6 Comments for “Anesthesia-free dog teeth cleaning: weighing the health risks and benefits to make safe choices for your pet”

  1. Useful information in this blog ,like this one must be maintained so I'll put this one on my bookmark list, Thanks for this wonderful post and hoping to post more of this.Same information also available on http://www.drnancyhalsema.com/

  2. annonymous

    I live in Ohio and work at a dog grooming shop and I am concerned about this procedure. My boss recently went to California to train with someone (not a licenced vet) to learn how to do this procedure. I am under the impression she spent 2 days training with this woman. My biggest concern is for the lack of hygiene in the area and for the cleanliness of the tools she uses.
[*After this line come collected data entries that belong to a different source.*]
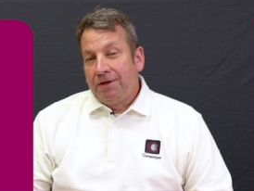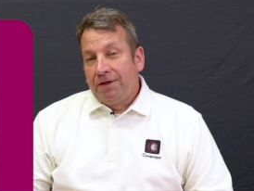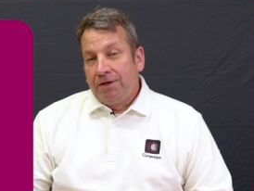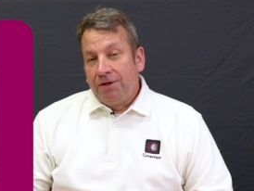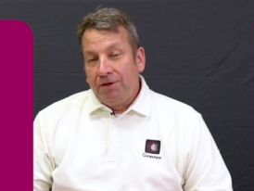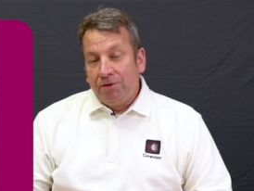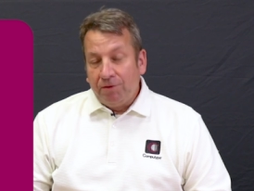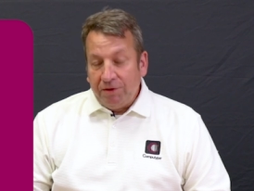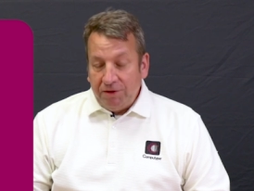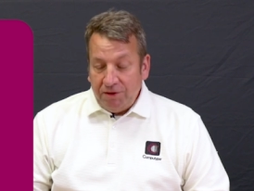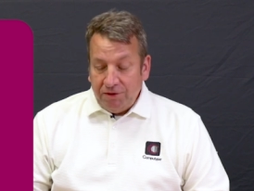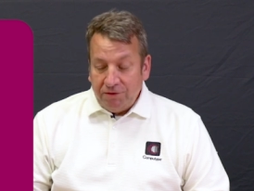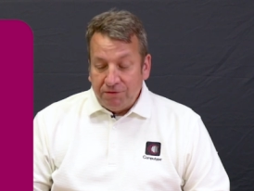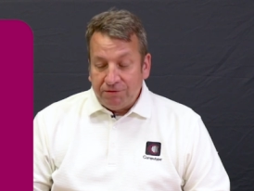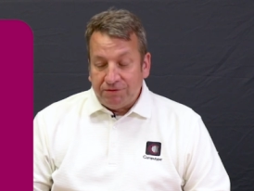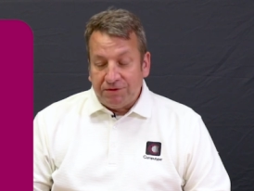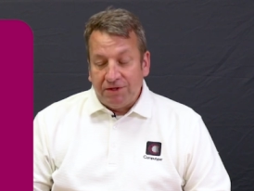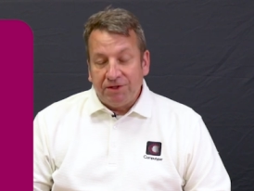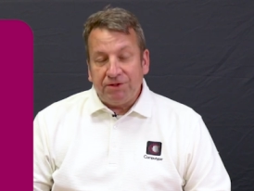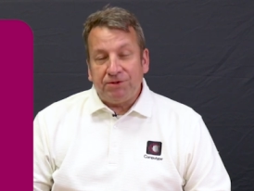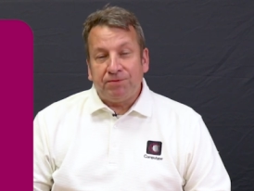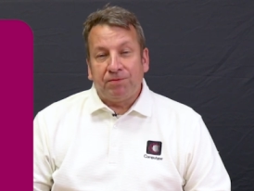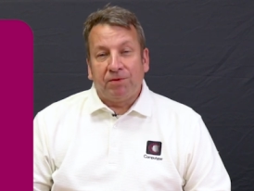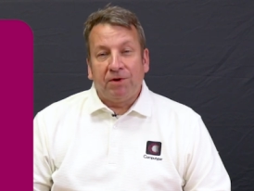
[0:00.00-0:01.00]
You would use
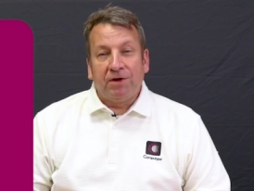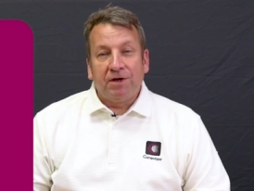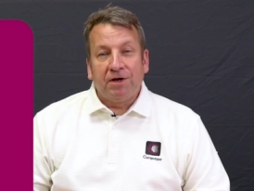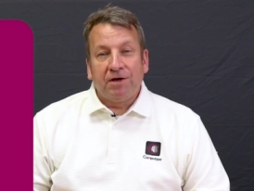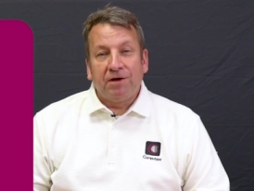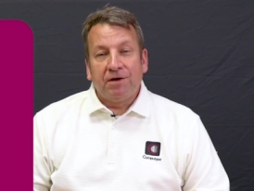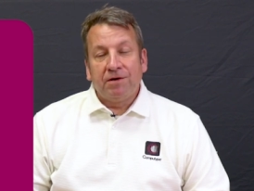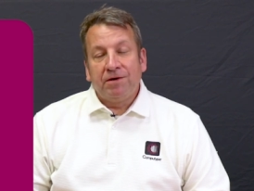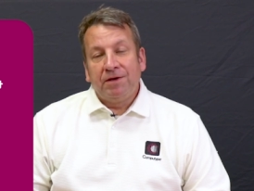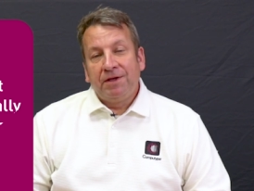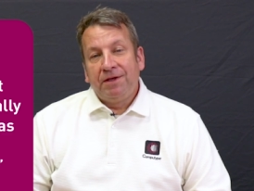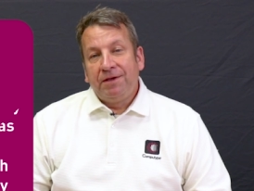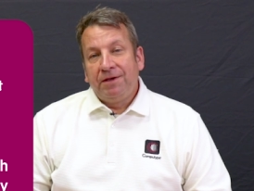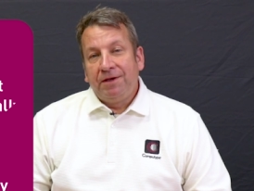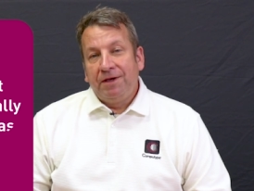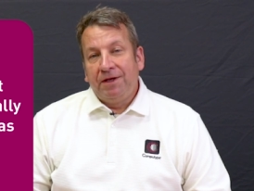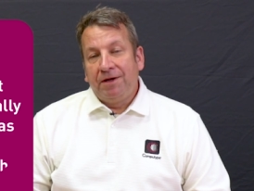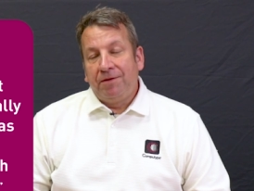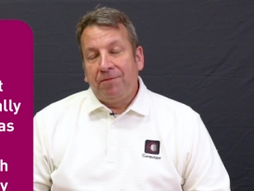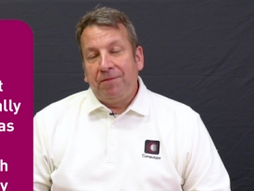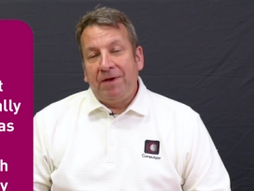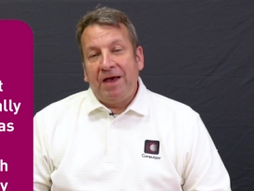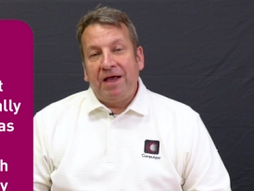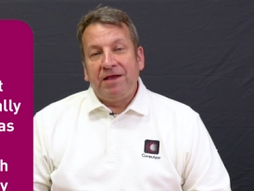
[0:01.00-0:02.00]
this printer
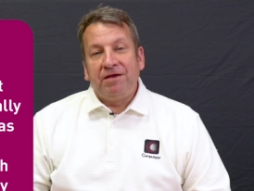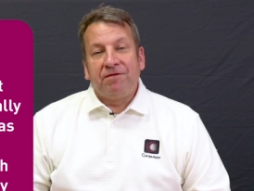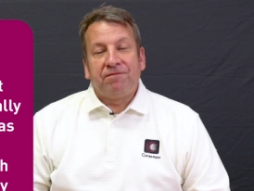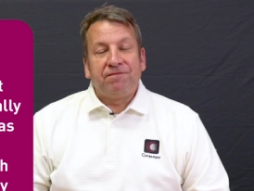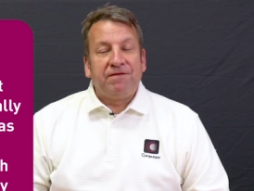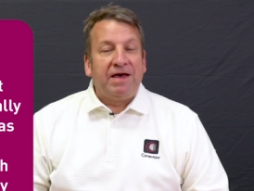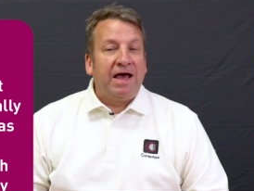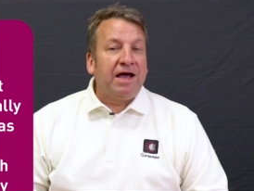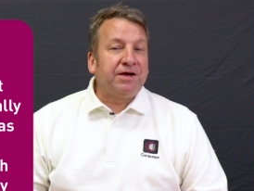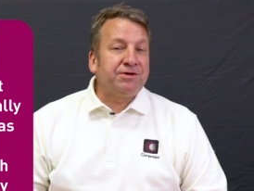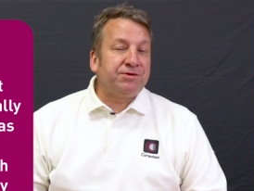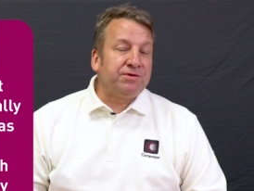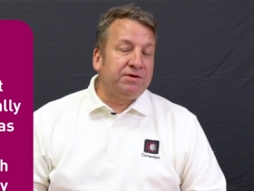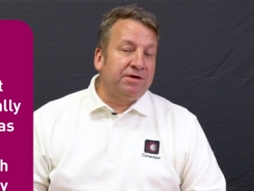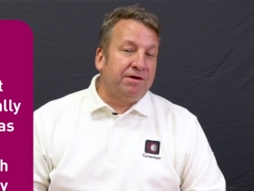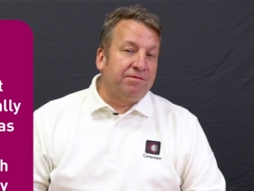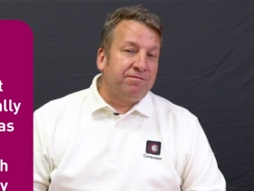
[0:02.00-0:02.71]
in a manufacturing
Nothing gets cleaned between pets!! Should I call the department of health and report her? Ps. She is currently continuing to do this procedure in spite of a cease and desist order served against her. I don't know what to do. Obviously my concern is for the health and safety of the animals. Please help.

  3. Fred

    As per my dentist in lexington, you should report that again right away. Whether it's animal or human, sanitized surroundings and tools are a must.

  4. RyanDonovan89

    You'll be surprised to hear this, but the cosmetic dentist in omaha are also providing dental services for pets. But of course, this is done in a different clinic right beside them.

  5. CarolineKnight

    I won't deny the fact that I was surprised to hear that animals also had their own dental clinics. I wonder if the dentist in champaign il has ever thought of opening one. Now I'm curious on how dental services are done for animals.

  6. Concerned

    So who performs the anesthetic cleanings if not the Vet?